ASSIGNMENT — Each line from the one containing "(58.52 s to 58.72 s)" through the last line of the data below should be printed exactly, please, with any pictures omitted.

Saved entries
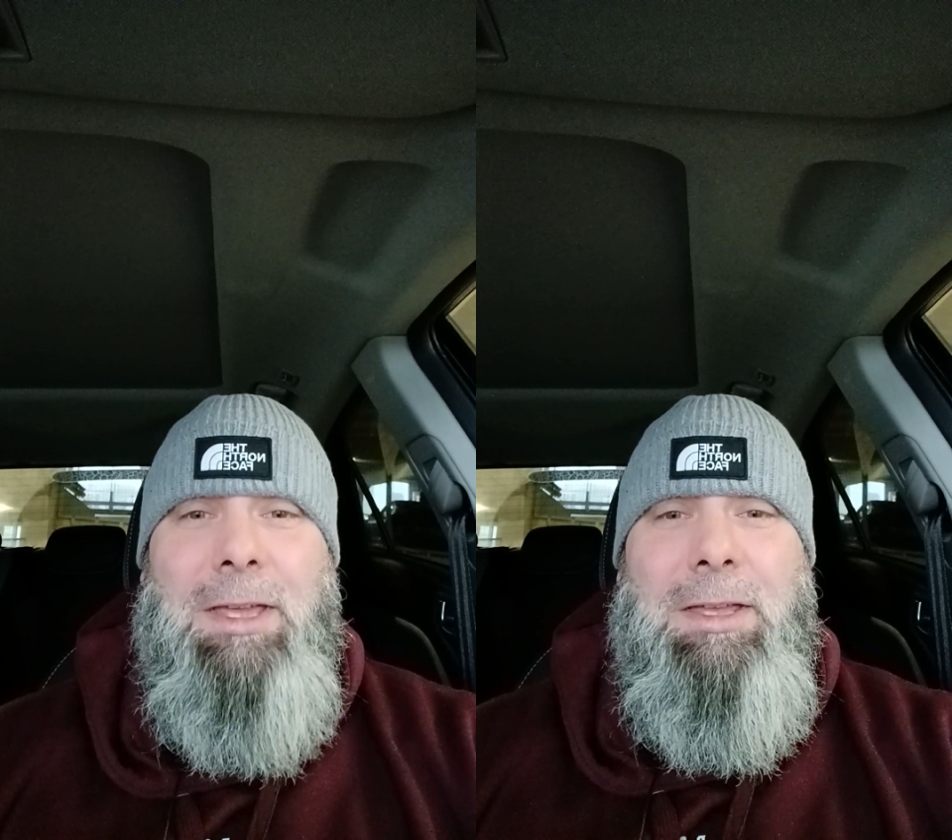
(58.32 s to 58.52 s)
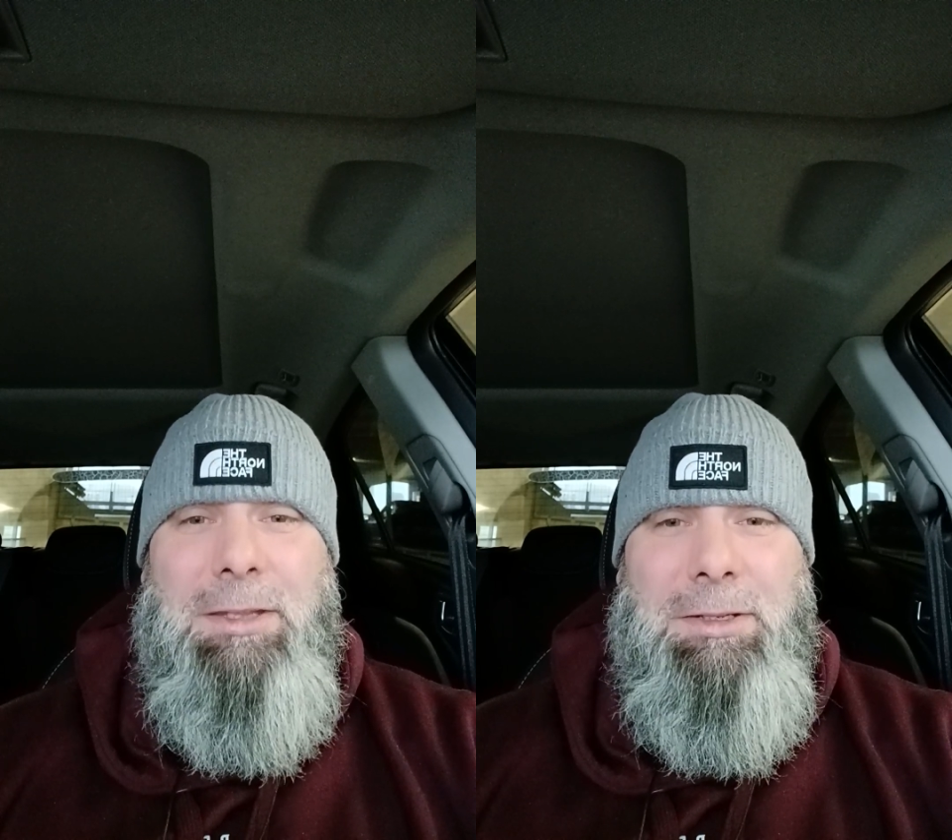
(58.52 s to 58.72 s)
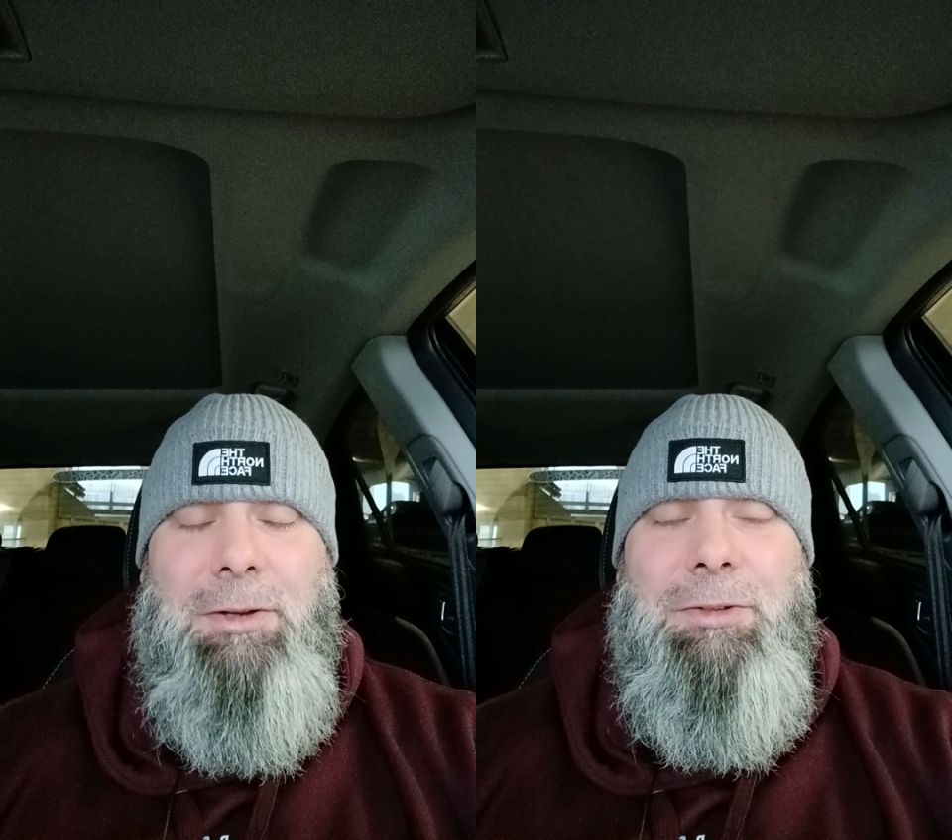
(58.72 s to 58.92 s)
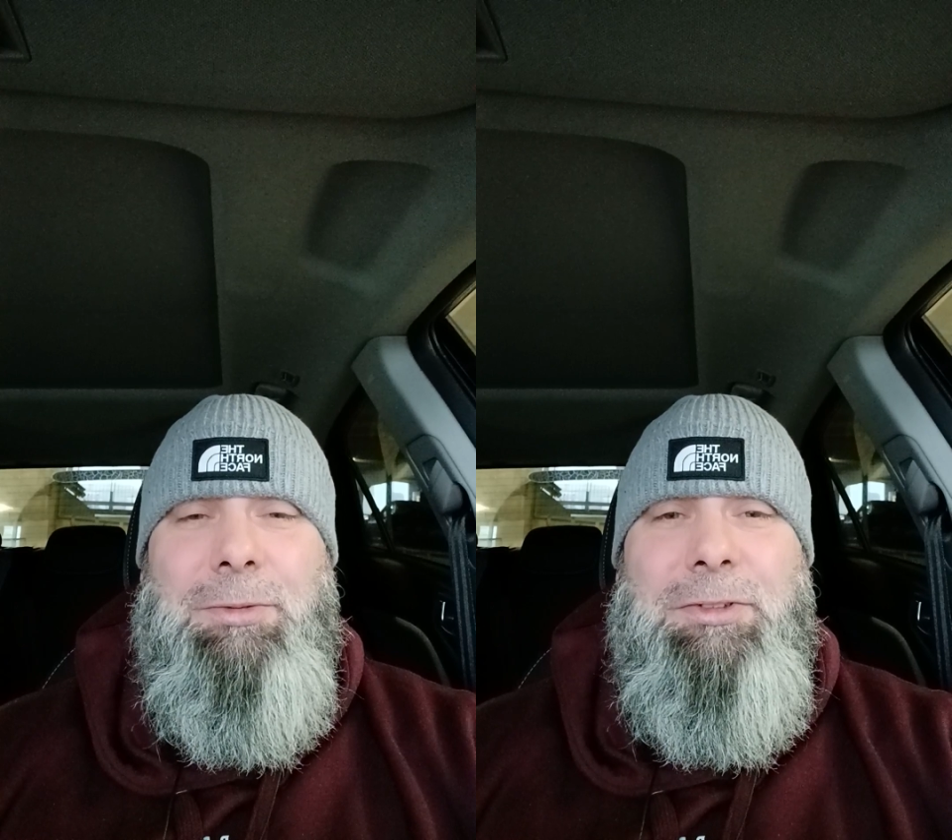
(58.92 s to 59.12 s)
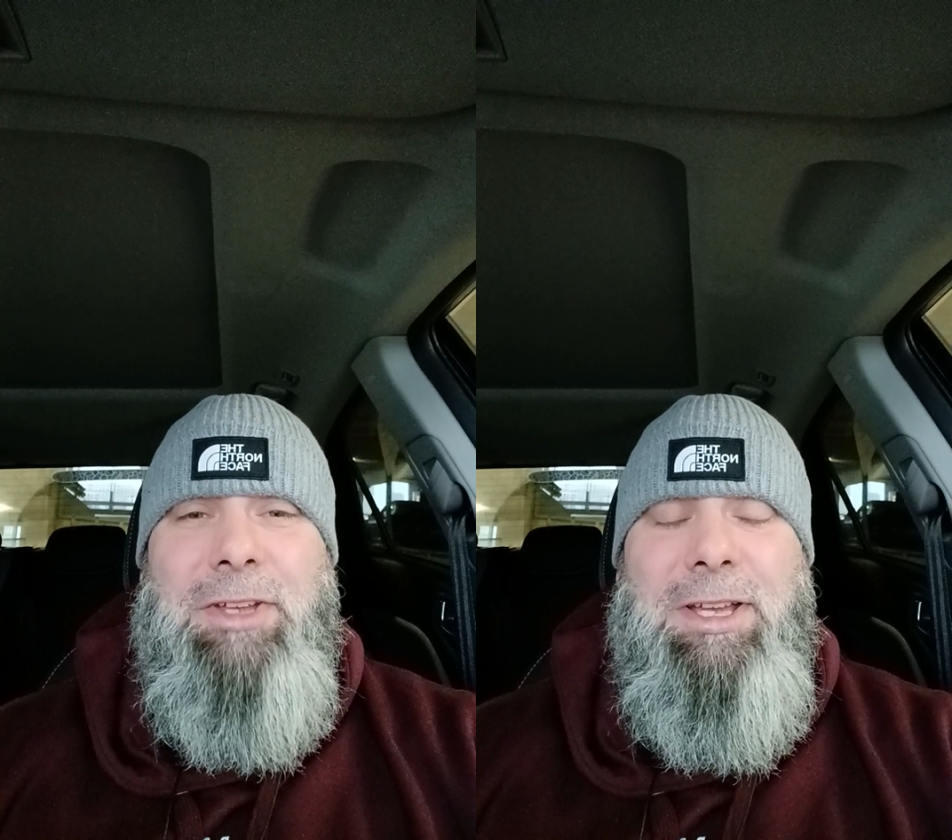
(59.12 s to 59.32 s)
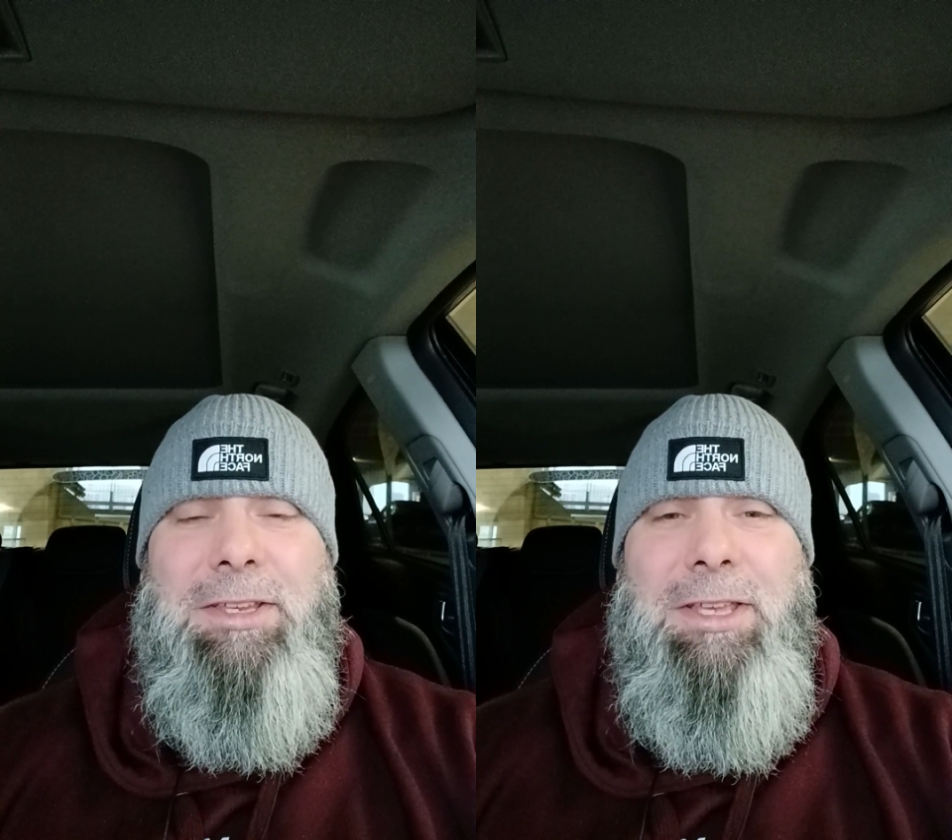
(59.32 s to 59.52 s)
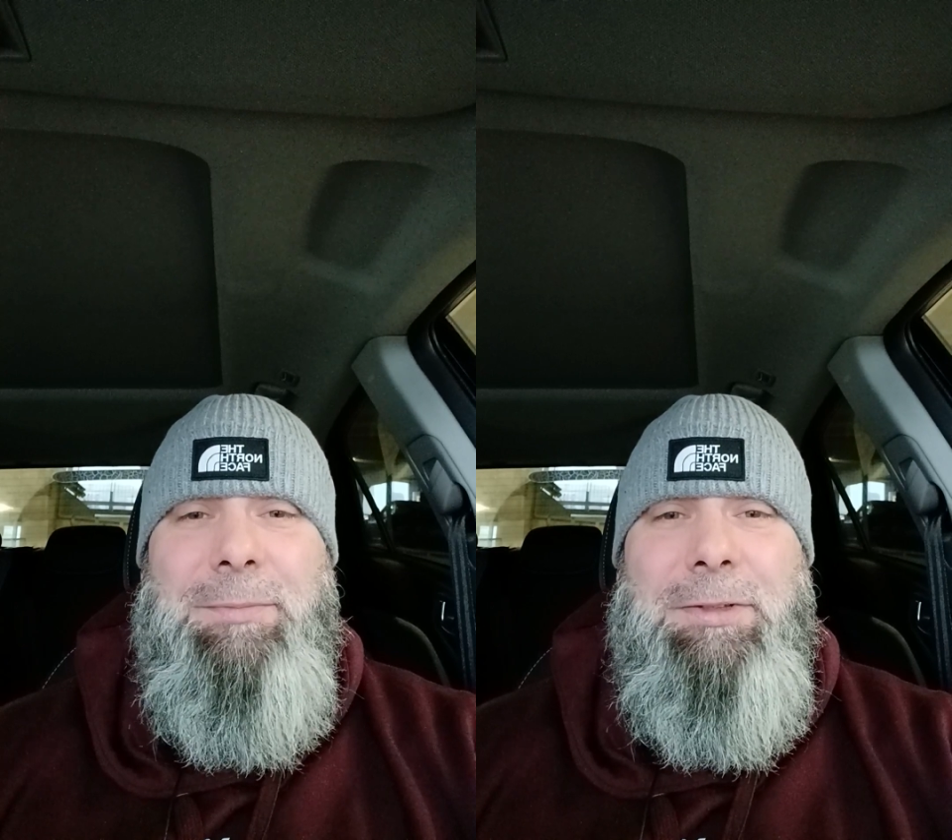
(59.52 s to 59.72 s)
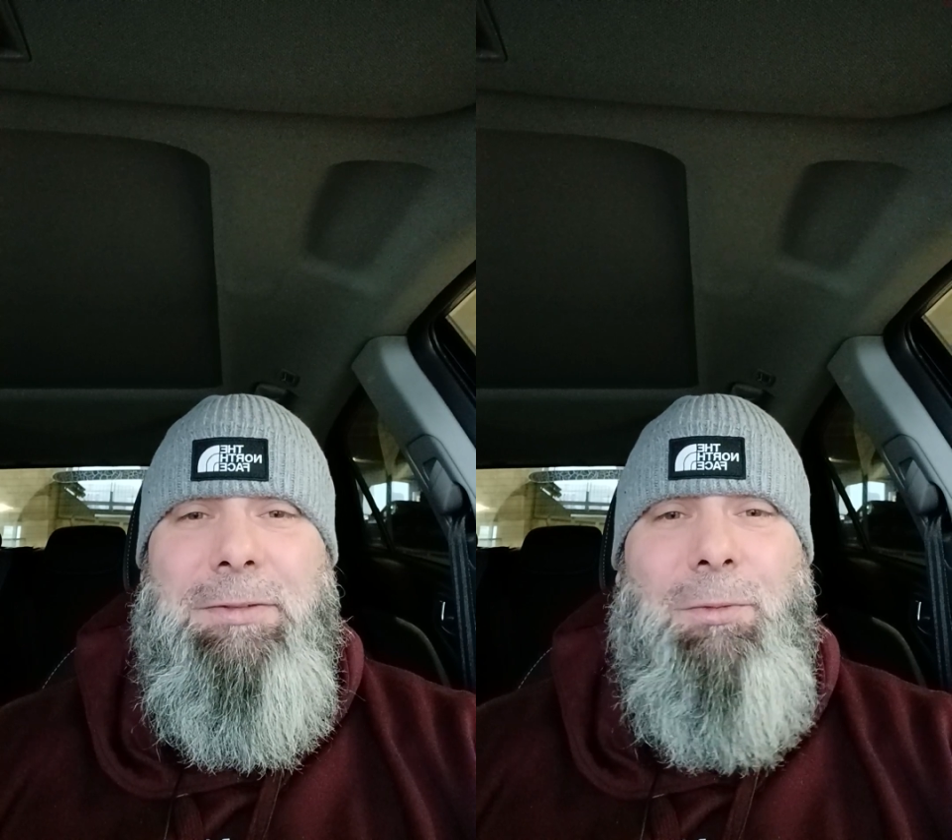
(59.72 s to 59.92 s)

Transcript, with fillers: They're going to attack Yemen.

TASK ANSWER —
(58.52 s to 58.72 s)
(58.72 s to 58.92 s)
(58.92 s to 59.12 s)
(59.12 s to 59.32 s)
(59.32 s to 59.52 s)
(59.52 s to 59.72 s)
(59.72 s to 59.92 s)

Transcript, with fillers: They're going to attack Yemen.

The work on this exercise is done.